Moorings 51.5

Development
- Designer: Berret-Racoupeau
- Location: France
- Year: 2005
- Builder: Beneteau
- Role: Cruiser
- Name: Moorings 51.5

Boat
- Displacement: 30,142 lb (13,672 kg)
- Draft: 6.58 ft (2.01 m)

Hull
- Type: monohull
- Construction: glassfibre
- LOA: 51.25 ft (15.62 m)
- LWL: 49.75 ft (15.16 m)
- Beam: 16.08 ft (4.90 m)
- Engine: Yanmar 100 hp (75 kW) diesel engine

Hull appendages
- Keel: Fin keel with weighted bulb
- Rudder: Spade-type rudder

Rig
- Rig type: Bermuda rig

Sails
- Sailplan: Fractional rigged sloop
- Total sail area: 1,184 sq ft (110.0 m^{2})

= Moorings 51.5 =

Sailboat class

The Moorings 51.5 is a French sailboat that was designed by Berret-Racoupeau as a cruiser for the yacht charter market, with Moorings Yacht Charter as the fleet customer and first built in 2005.

The boat shares the same hull design as the Beneteau Cyclades 51.5, but has a different rig and keel.

==Production==
The design was built by Beneteau in France, starting in 2005, but it is now out of production.

==Design==
The Moorings 51.5 is a recreational keelboat, built predominantly of glassfibre, with wood trim. It has a fractional sloop rig, with two sets of swept spreaders and aluminium spars with stainless steel wire standing rigging. The hull has a slightly raked stem, a reverse transom with a swimming platform, an internally mounted spade-type rudder controlled by dual wheels and a fixed fin keel with a weighted bulb. It displaces 30142 lb.

The boat has a draft of 6.58 ft with the standard keel.

The boat is fitted with a Japanese Yanmar diesel engine of 100 hp for docking and manoeuvring.
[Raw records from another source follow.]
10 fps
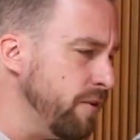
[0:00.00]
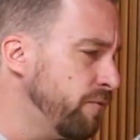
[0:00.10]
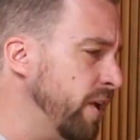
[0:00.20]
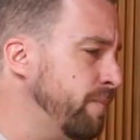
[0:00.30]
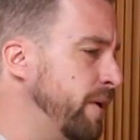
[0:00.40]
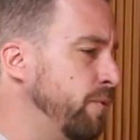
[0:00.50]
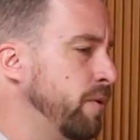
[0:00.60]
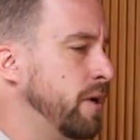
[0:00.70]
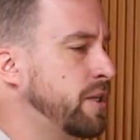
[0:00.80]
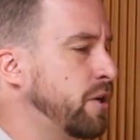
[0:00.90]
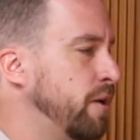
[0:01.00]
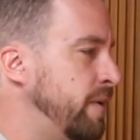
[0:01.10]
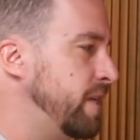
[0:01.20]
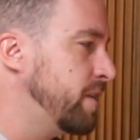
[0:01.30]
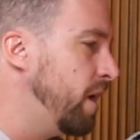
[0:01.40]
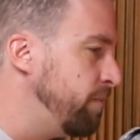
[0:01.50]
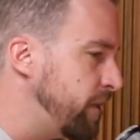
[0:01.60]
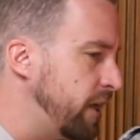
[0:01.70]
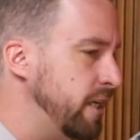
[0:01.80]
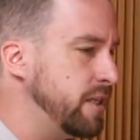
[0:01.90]
For other people, it's going to be time
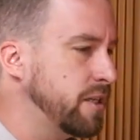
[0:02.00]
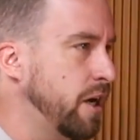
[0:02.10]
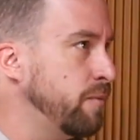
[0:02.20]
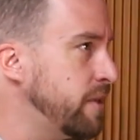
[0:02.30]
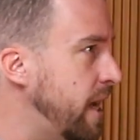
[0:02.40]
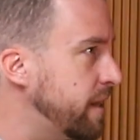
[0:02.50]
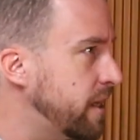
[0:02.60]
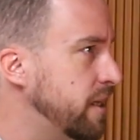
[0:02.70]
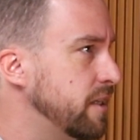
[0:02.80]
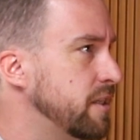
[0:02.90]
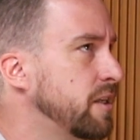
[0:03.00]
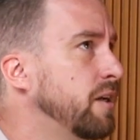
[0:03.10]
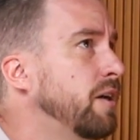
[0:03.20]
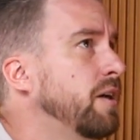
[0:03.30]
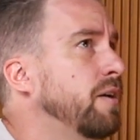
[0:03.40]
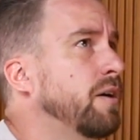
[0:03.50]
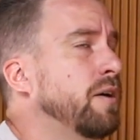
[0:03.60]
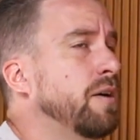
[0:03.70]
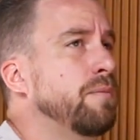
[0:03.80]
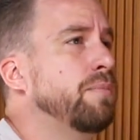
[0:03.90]
with the kids, time without the kids,
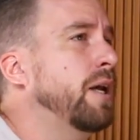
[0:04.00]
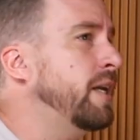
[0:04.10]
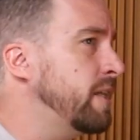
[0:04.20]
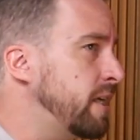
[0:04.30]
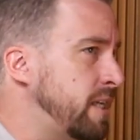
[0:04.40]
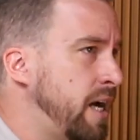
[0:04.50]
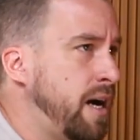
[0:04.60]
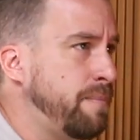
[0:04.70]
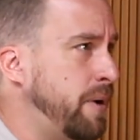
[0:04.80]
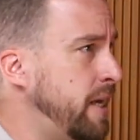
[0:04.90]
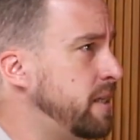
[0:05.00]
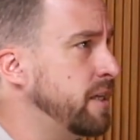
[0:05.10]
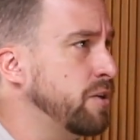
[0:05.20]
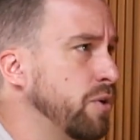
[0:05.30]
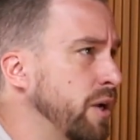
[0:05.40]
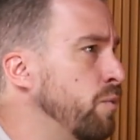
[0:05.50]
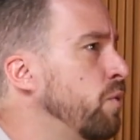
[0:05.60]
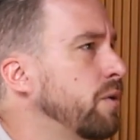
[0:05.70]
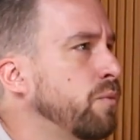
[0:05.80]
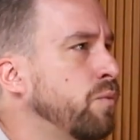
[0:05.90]
playing the guitar, painting, cooking,
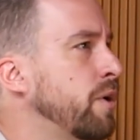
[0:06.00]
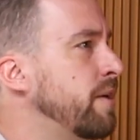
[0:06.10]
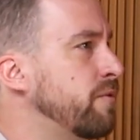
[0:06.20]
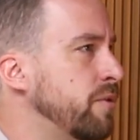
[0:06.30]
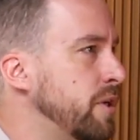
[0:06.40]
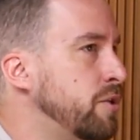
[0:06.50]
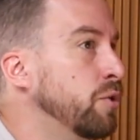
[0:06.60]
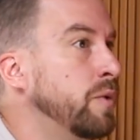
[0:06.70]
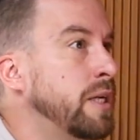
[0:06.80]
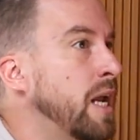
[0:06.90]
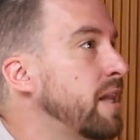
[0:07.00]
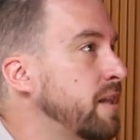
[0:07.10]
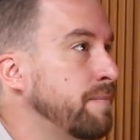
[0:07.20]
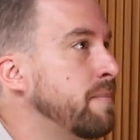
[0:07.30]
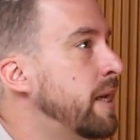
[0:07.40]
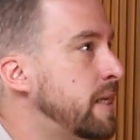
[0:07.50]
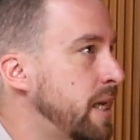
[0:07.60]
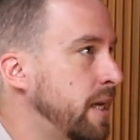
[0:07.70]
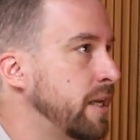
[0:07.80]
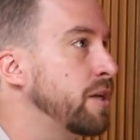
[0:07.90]
whatever, doing nothing,
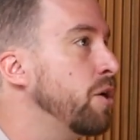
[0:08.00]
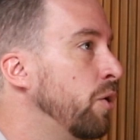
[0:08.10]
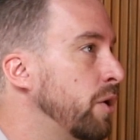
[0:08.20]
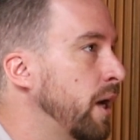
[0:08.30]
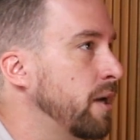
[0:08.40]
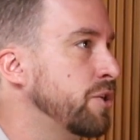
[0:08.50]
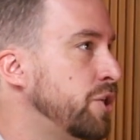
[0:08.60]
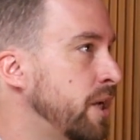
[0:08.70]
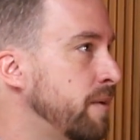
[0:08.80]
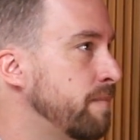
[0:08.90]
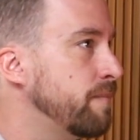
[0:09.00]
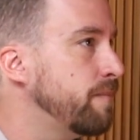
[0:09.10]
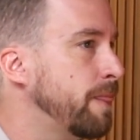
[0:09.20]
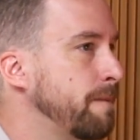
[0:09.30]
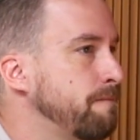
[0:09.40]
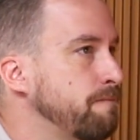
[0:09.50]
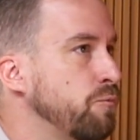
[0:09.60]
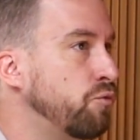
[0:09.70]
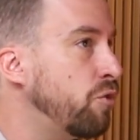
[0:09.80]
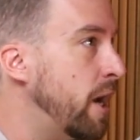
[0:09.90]
meditating, yoga, gym,
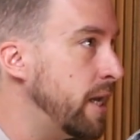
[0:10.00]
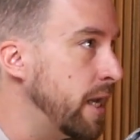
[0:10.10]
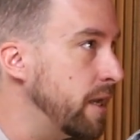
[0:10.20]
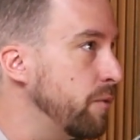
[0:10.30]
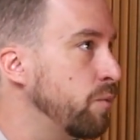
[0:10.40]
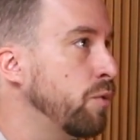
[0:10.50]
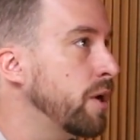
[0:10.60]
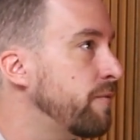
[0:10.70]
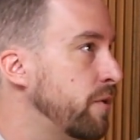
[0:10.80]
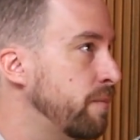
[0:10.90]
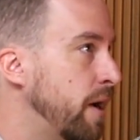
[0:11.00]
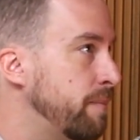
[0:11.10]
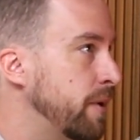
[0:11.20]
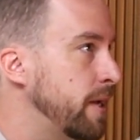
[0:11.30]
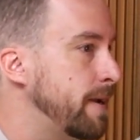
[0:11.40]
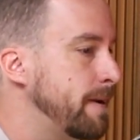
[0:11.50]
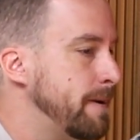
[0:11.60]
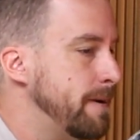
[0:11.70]
running, whatever it might be.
The fuel tank holds 114 u.s.gal and the fresh water tank has a capacity of 246 u.s.gal.

The design has sleeping accommodation for nine people in five cabins. It has two cabins forward and two cabins aft, each equipped with a double berth, plus a single berth for crew in the bow. The main salon has a U-shaped settee and a straight settee around a table. The galley is located on the port side of the salon and is of straight configuration. The galley is equipped with a stove, a refrigerator, freezer and a double sink. A navigation station is located in the main salon, aft, on the starboard side. There are five heads, one for each cabin.

The design has a hull speed of 9.45 kn.

==Operational history==
In a 2007 Cruising World review, Andrew Burton wrote, "the boat sailed well in the light airs of my test sail. With the jib winches just forward of the helm on either side, it was easy to operate singlehanded. While the interior isn't optimized for long-range cruising, a buyer for the 51.5 will plan to use the boat with friends or a large family, just as charterers will enjoy the boat the rest of the time."